The IMF/EU/BCE banking sector reforms are aimed at enhancing the resilience of the banking sector “by increasing capital requirements through market-based solutions, supported by a fully funded capital backstop facility. Safeguards to help ensure adequate banking system liquidity are strengthened. ”
The key measures include: a) require banks to raise their core Tier 1 capital to 9 percent by end-2011 and 10 percent at the latest by end-2012. Banks are supposed to raise the necessary capital through the market, with the exception of CGD which will raise the money by shedding assets (mostly its insurance business). The Government will also set up a contingent cash facility of €12 billion to rescue banks in trouble; b) increase by €15 billion (to €35 billion) the Government guarantee fund for bank bond issues which can be used for ECB refinancing; c) bring the BPN case to a close; and d) improve the Central Bank supervision system as well as the Deposit Insurance mechanism.
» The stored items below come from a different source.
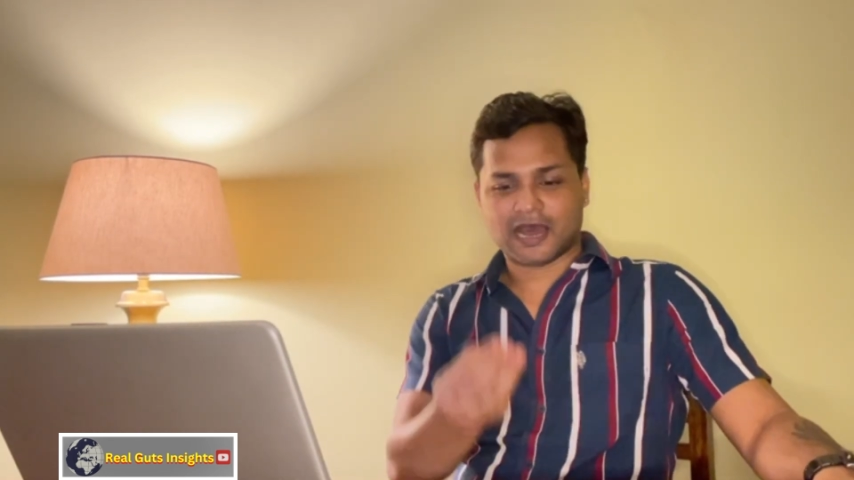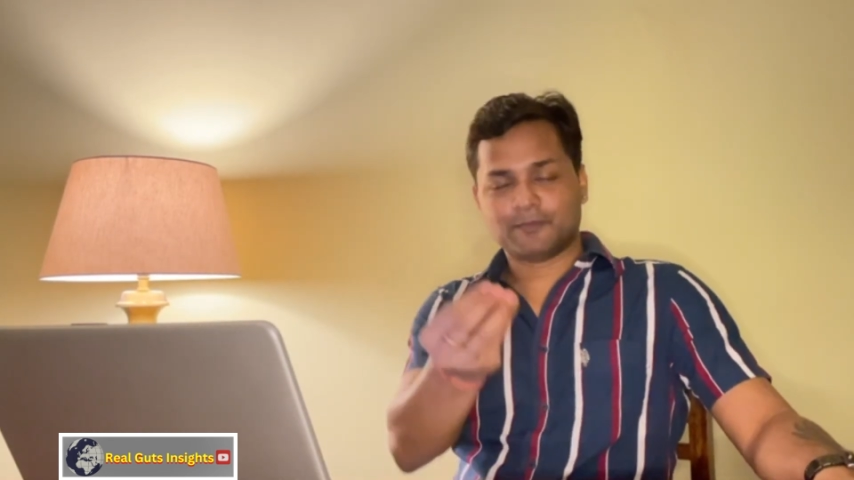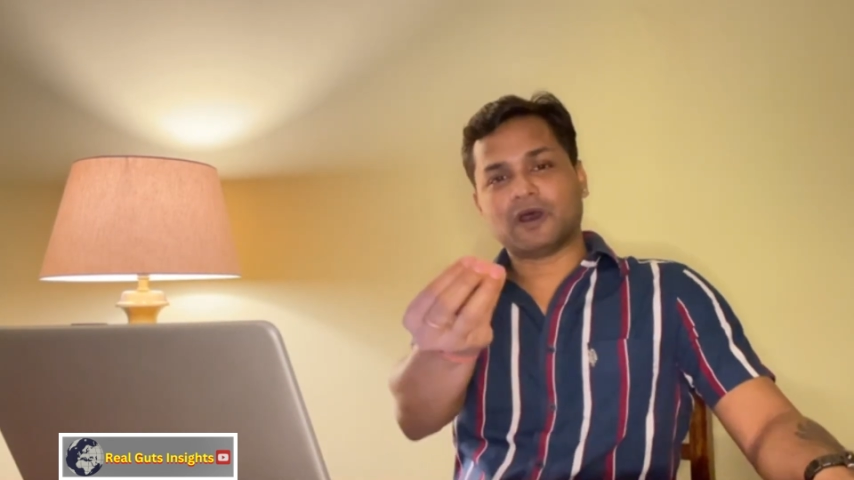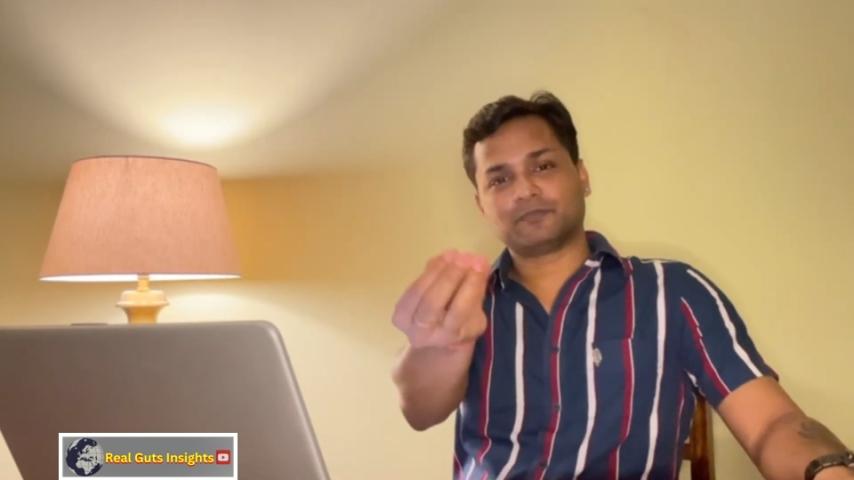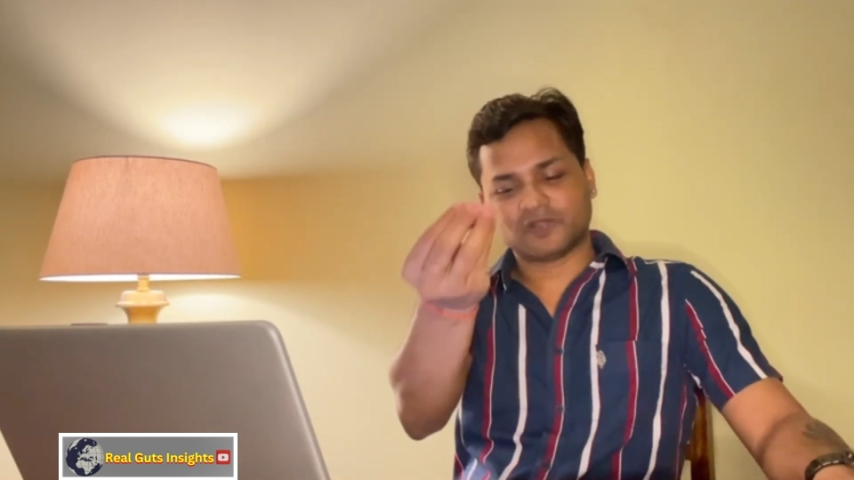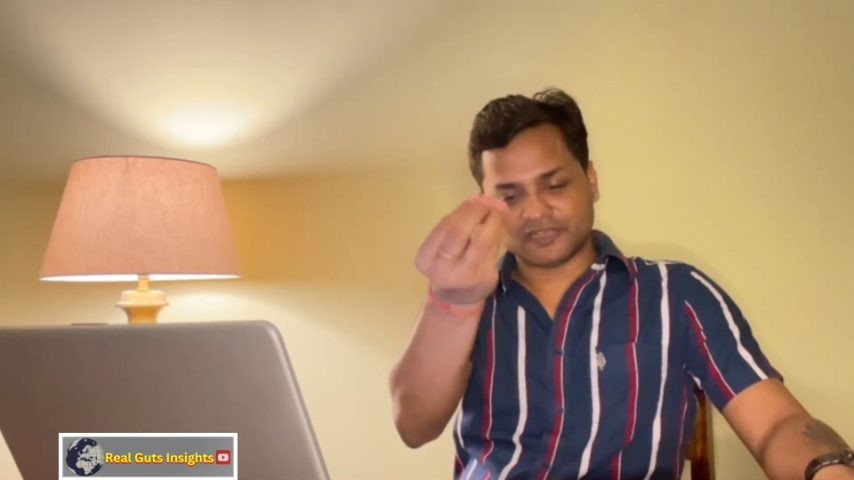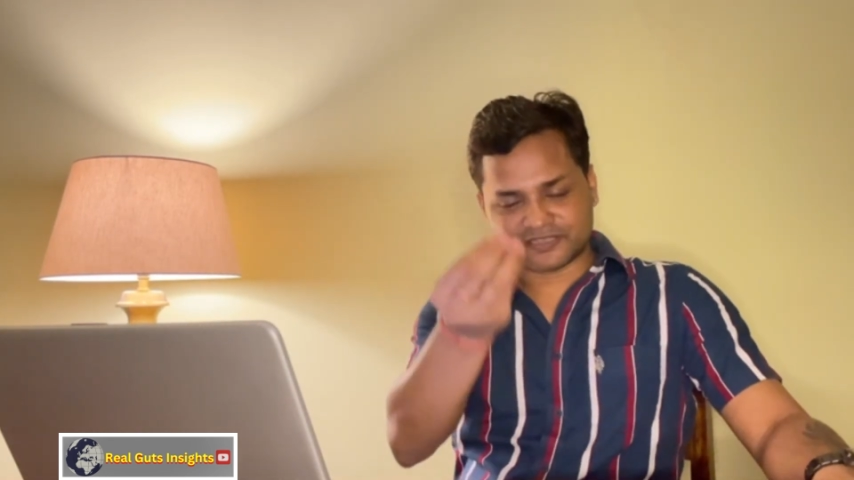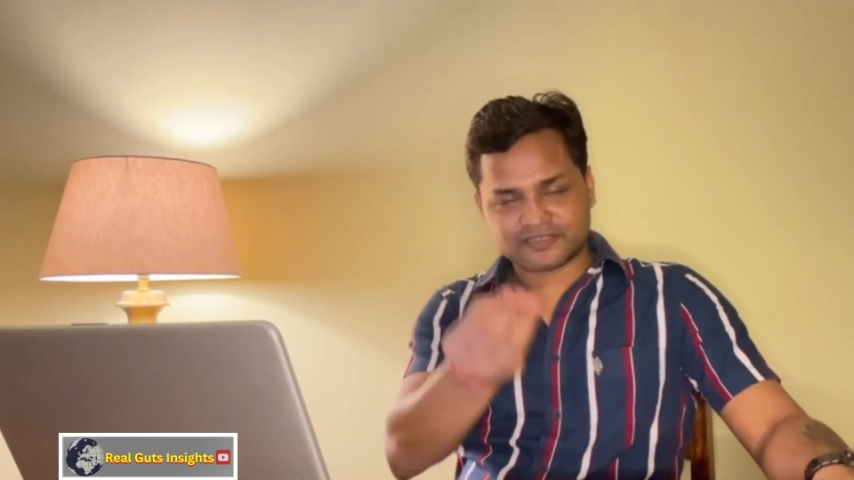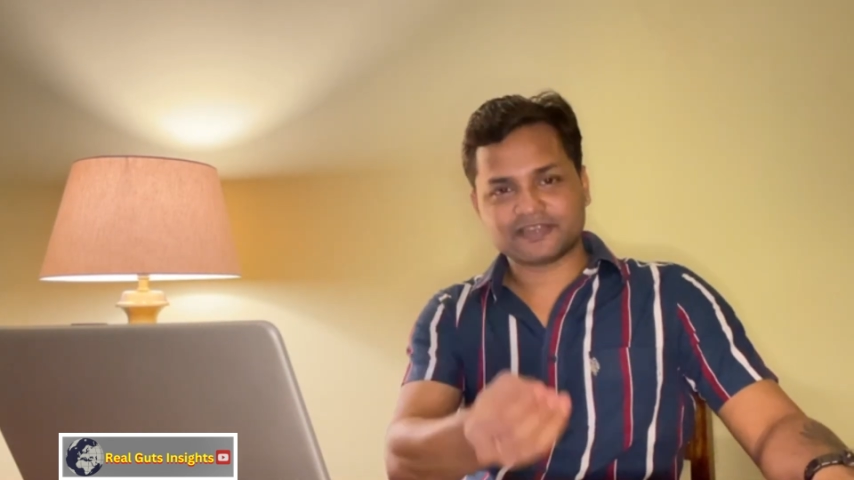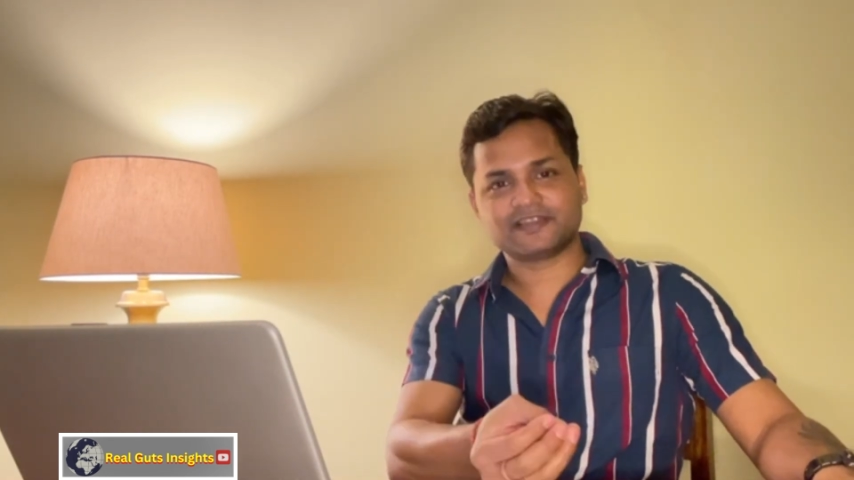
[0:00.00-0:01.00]
आप अपना
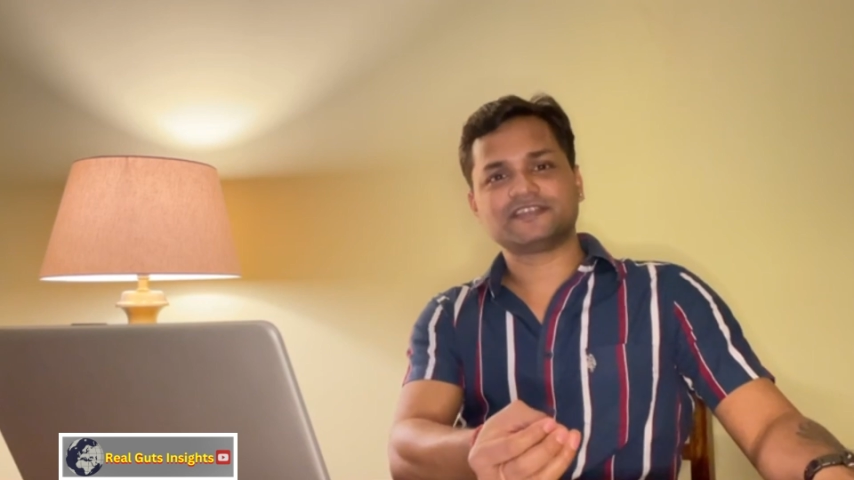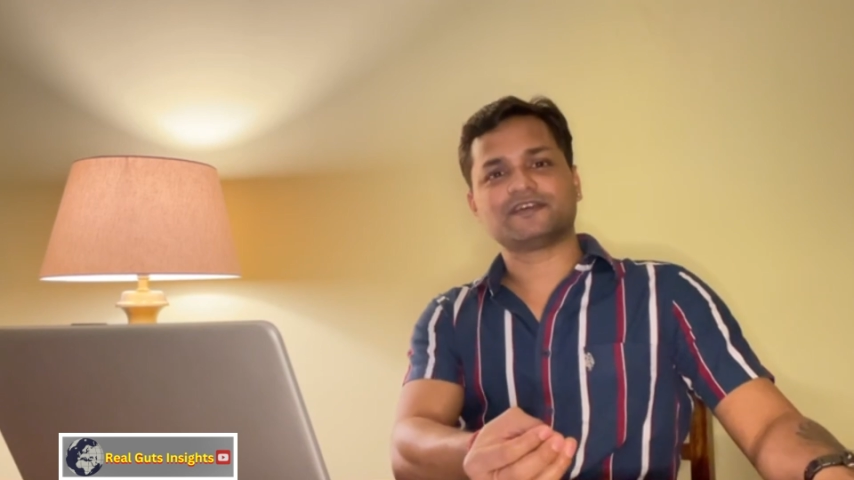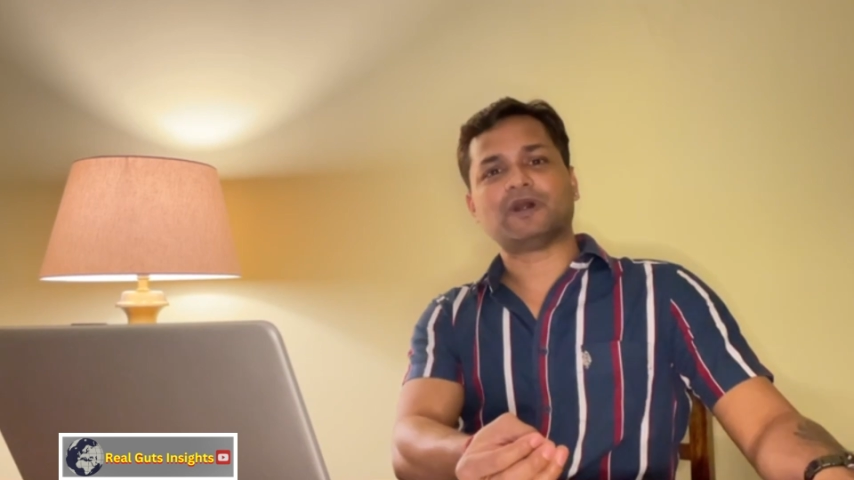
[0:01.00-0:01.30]
स्टेट नहीं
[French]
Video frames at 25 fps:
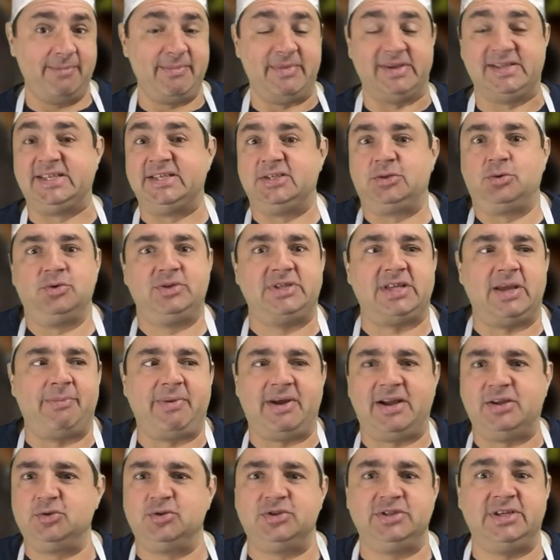mais c'est sûr que ça
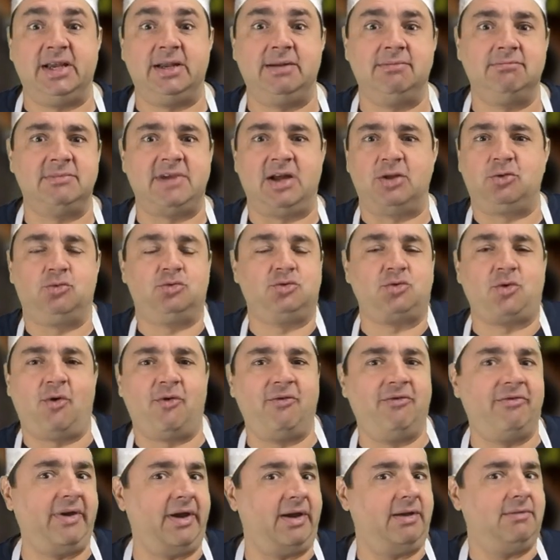prend du sel dans tout ce qu'on
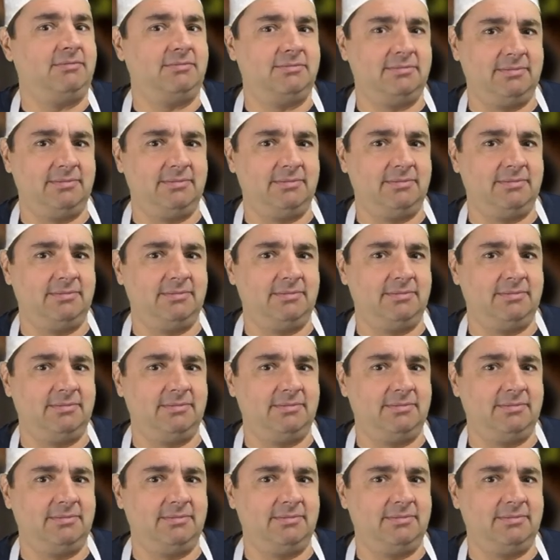fait.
Since the Portuguese banks were not exposed to the sub-prime crisis or to a real estate bubble, the measures seem enough to maintain the sector for about two years until it can access the wholesale market again. However, should the Portuguese sovereign debt crisis continue beyond that or should a restructuring take place before that then new measures will be needed.
Yet the program can be considered to be a missed opportunity to force a much needed streamlining and change of the business model of the Portuguese banks. These have been plagued by a chronic lack of capital (tolerated by the authorities) which was used to preserve the control of the banks in the hands of a few insiders; while disguising a low profitability in a cozy government protected market. Moreover, some of the banks have a dangerous maturity mismatch caused by a low deposit base and a high exposure to long term loans to the mortgage sector, PPPs, utilities and some equity stakes.
In order to avoid that banks carry out their deleveraging mainly through a reduction of credit to the non-state-owned corporate sector and the household sector, with major social and macro-economic consequences, the banks should be forced to change their traditional business model.
For instance, this could be easily achieved by limiting their equity stakes in public companies (contributing to provide liquidity to the stock market and reduce the many incestuous relations). Likewise the Government should recapitalize adequately the surviving state-owned enterprises to reduce the banks’ exposure to that sector. Most importantly, the Government should nationalize the PPPs to remove them from the banks’ balance sheet. This should be financed by a long-term loan from the EU EFSF/ESM.
In conclusion, the authorities need to be more creative because the success of the financial sector reform and fiscal stabilization are inextricably intertwined for the good and the bad.